Summary: This study investigates fine-tuned large language models augmented with similarity search for extracting biochemical properties from scientific literature. Results show that similarity search improves performance, with open-source models sometimes outperforming proprietary ones in biochemical knowledge extraction.

--> The introduction is too broad as well as the research questions which were put forth are also very broad.
--> Page 2: line 8-11: There is no need to introduce what is RDF.
--> The introduction introduces a dataset in very detail through which it explains the problem statement but it would be good if the problem is well motivated with an example.
--> Page 2 line 14: cold use a reference.
--> Page line 28 and line 29 claim that biomedical properties are under explored with LLMs but there is a lot of discussion on going around this. There are even LLMs which are fine-tuned with biomedical data.
--> The research questions are too many and still generic. For example, the first RQ1 makes it looks like that this article is also surveying existing articles.

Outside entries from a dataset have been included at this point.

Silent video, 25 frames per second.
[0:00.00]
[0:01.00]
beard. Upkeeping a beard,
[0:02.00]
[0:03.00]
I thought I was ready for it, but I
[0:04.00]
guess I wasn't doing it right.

--> In the related work, the authors write automation extraction but the section talks about information extraction. Is that a typo?
--> The authors do not need to introduce the SoTA on Graph and Knowledge Graph Embeddings since it is not the main contribution of this paper.
--> The authors could refer to this survey to know already existing SoTA: https://github.com/quqxui/Awesome-LLM4IE-Papers it also includes papers on biomedical domain.

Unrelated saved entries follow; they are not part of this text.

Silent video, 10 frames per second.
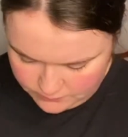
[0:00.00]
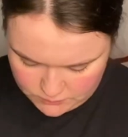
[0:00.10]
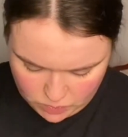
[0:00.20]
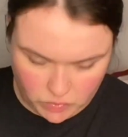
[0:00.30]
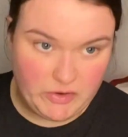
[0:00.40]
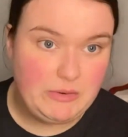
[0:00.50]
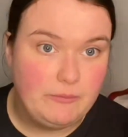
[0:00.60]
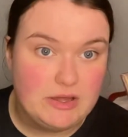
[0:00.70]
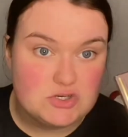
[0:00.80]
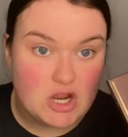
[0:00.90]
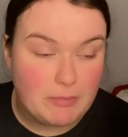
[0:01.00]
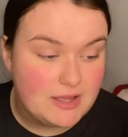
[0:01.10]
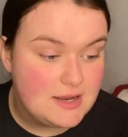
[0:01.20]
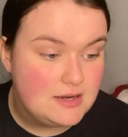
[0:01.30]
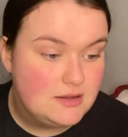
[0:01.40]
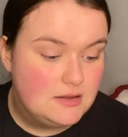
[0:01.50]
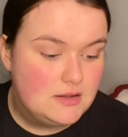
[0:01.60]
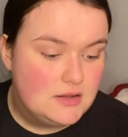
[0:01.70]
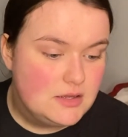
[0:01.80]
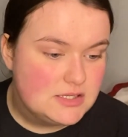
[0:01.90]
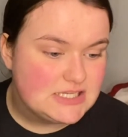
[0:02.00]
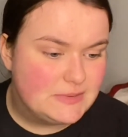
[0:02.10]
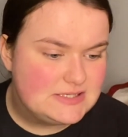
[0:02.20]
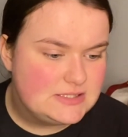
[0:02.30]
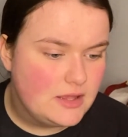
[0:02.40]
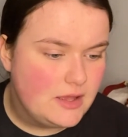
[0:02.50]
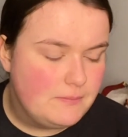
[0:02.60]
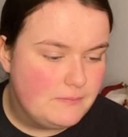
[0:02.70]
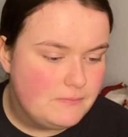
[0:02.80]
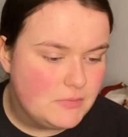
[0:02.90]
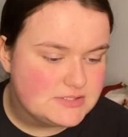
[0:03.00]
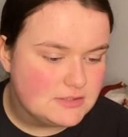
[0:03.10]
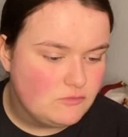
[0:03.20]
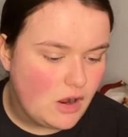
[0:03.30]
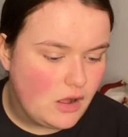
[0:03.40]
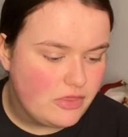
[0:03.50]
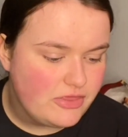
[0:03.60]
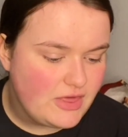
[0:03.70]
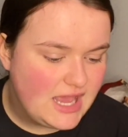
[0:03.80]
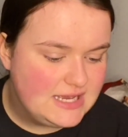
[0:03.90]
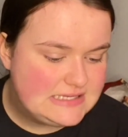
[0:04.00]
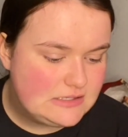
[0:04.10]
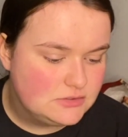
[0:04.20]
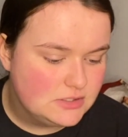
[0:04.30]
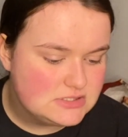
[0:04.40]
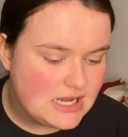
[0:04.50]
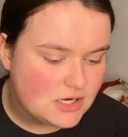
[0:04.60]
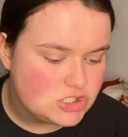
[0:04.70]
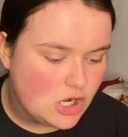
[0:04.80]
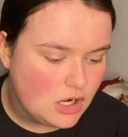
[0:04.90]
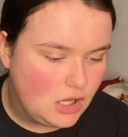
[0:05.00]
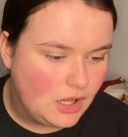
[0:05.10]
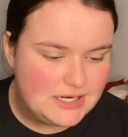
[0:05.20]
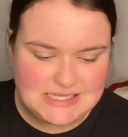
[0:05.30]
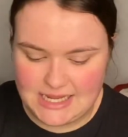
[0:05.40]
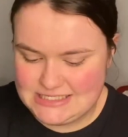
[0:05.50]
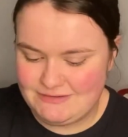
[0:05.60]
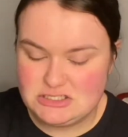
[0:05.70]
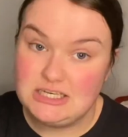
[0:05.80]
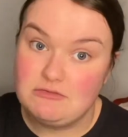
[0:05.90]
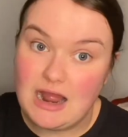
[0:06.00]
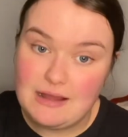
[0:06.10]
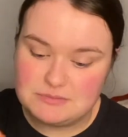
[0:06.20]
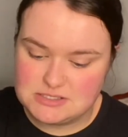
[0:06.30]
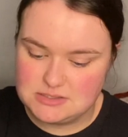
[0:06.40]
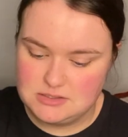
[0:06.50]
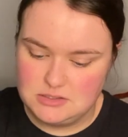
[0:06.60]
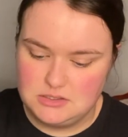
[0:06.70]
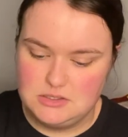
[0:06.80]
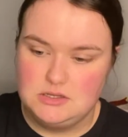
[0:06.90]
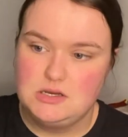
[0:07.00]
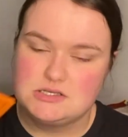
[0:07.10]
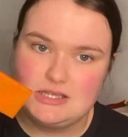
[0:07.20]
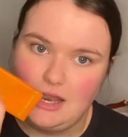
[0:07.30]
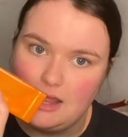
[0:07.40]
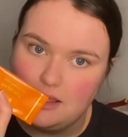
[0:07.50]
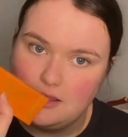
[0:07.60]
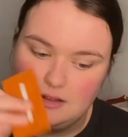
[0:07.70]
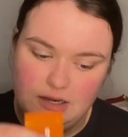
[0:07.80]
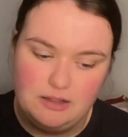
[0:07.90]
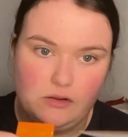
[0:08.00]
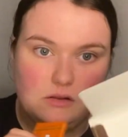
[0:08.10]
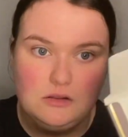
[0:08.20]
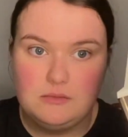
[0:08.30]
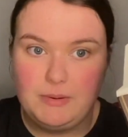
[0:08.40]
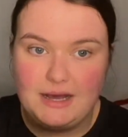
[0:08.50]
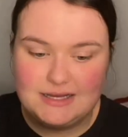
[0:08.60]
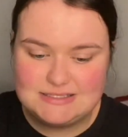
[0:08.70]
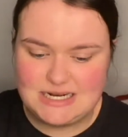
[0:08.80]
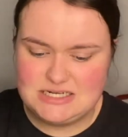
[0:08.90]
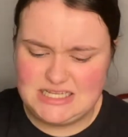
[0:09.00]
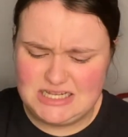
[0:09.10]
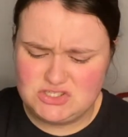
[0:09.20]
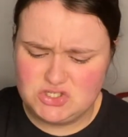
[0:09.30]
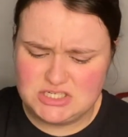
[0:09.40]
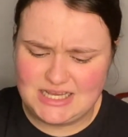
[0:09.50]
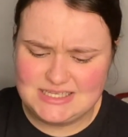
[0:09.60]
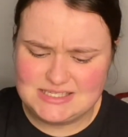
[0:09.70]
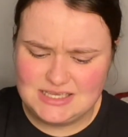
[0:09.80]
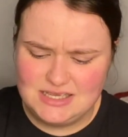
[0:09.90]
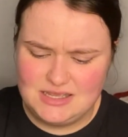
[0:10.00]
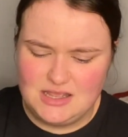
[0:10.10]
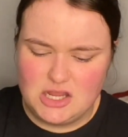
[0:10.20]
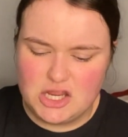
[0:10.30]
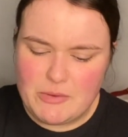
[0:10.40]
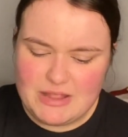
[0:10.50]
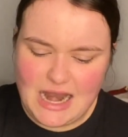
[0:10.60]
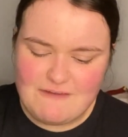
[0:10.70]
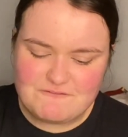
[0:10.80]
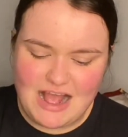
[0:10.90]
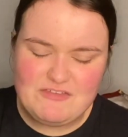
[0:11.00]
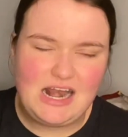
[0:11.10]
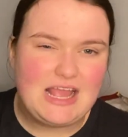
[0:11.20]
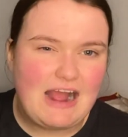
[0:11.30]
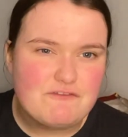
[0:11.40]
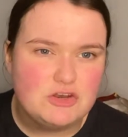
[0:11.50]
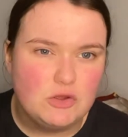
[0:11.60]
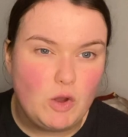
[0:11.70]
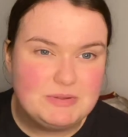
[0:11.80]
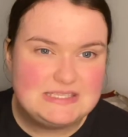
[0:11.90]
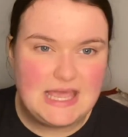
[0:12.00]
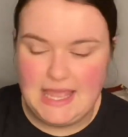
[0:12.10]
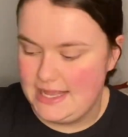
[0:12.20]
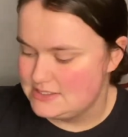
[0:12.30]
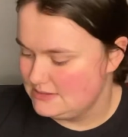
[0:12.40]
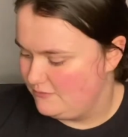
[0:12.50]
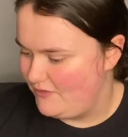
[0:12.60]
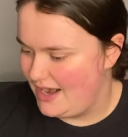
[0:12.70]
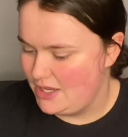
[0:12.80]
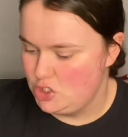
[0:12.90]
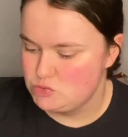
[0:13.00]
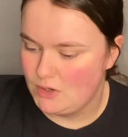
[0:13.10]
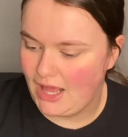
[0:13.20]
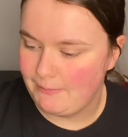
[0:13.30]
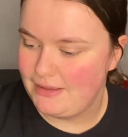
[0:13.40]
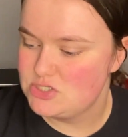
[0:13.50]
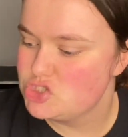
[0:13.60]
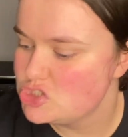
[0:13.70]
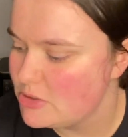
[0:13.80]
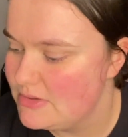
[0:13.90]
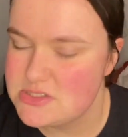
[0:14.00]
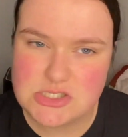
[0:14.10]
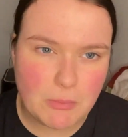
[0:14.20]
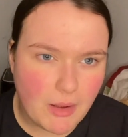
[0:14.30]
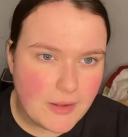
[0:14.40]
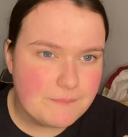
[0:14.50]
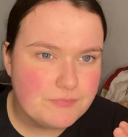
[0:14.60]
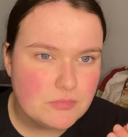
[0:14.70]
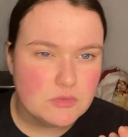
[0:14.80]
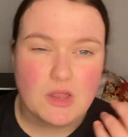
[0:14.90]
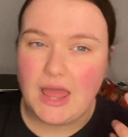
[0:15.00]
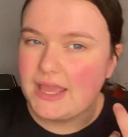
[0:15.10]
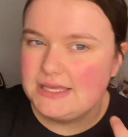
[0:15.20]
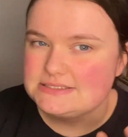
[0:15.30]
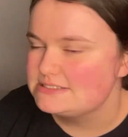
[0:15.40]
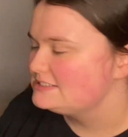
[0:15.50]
hungry when I went shopping. So it's the Moser Roth Hazelnut Dark Chocolate. It's like individually wrapped. So they're like little bars. And I just think that's such a nice, you know when you like having like afternoon cup of tea or something and you just want like a bit of summer summer that like hits the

--> In the main methodology, the authors perform post processing to obtain optimal results. However, the model itself doesn't bring much improvements.
--> Did the authors explored LLMs which are already fine-tuned on biomedical domain? How would the results change.
--> The authors are talking about the library used in the methodology section which could go to the experimentation section.
--> There is no need to introduce LoRA in the main methodology. If you need to really give the background, then it should go to a preliminary section.
--> The authors add a lot of mathematical equations about QLoRA, why is it needed. Authors can simply refer to the original paper since this is not the main contribution of this paper. Section 3.1 (page 8: line 38-41) is the contribution of this paper.
--> Section 3.2 says "we noticed that most of the incorrect extractions output similar answers, albeit with synonyms or slightly different formats". Are there any precise examples? was this check systematic like error analysis.
--> Why cant we also try with FAISS? What is the main motivation behind introducing your own way of doing similarity search and what are the advantages?
--> Section 3.2 is very ill-written and hard to follow since it is repetitive in making their point and well as sometimes changing focus in each sentence.
--> Since the main contribution is unclearly defined, it is hard to see what is this journal bringing to the table.
--> Experiments are conducted only on one dataset.
--> The definition/formula of Hits@K is not needed.
--> In table 2: why the value of K is changing for each type?

Overall, the study is very experimental and lacks clear scientific contribution. It still needs a lot of work before being able to be accepted as a journal.